[Stored data entries]
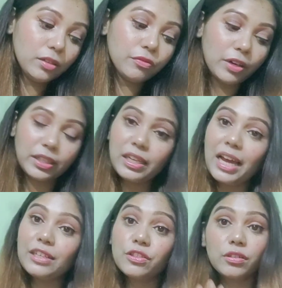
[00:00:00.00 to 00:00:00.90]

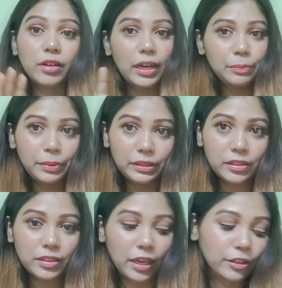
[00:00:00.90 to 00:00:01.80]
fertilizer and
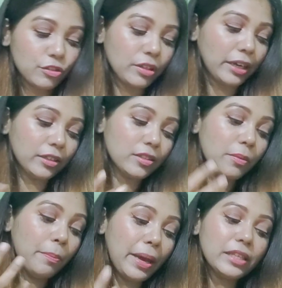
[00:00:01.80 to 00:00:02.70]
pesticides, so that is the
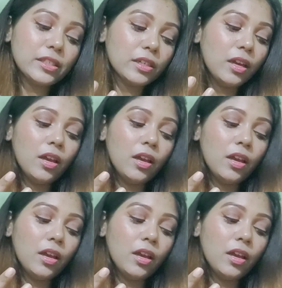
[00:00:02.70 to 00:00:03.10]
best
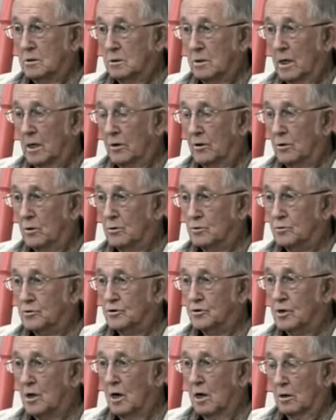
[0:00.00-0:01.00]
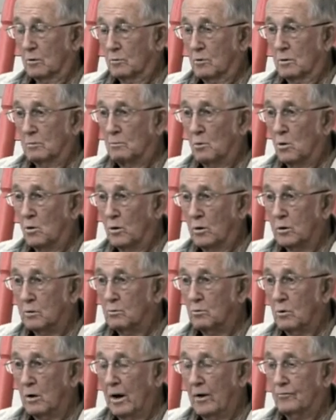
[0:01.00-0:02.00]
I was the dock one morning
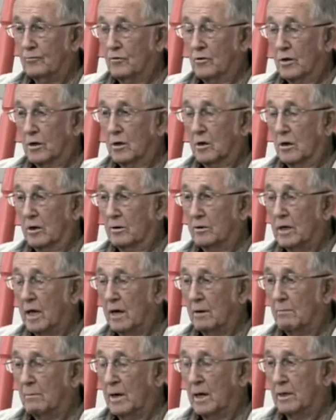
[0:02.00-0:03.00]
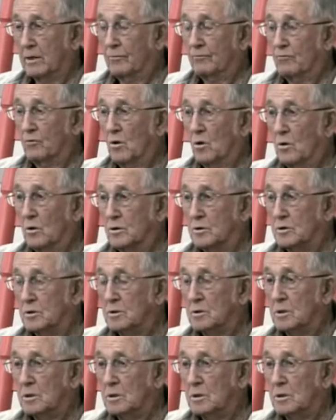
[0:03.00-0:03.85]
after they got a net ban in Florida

• What is being asked: Repeat exactly the lines from the one containing "[00:00:00.90 to 00:00:01.80]" to the last line of the records above, including both, and leave out any pictures.

• Answer to this exercise:
[00:00:00.90 to 00:00:01.80]
fertilizer and
[00:00:01.80 to 00:00:02.70]
pesticides, so that is the
[00:00:02.70 to 00:00:03.10]
best
[0:00.00-0:01.00]
[0:01.00-0:02.00]
I was the dock one morning
[0:02.00-0:03.00]
[0:03.00-0:03.85]
after they got a net ban in Florida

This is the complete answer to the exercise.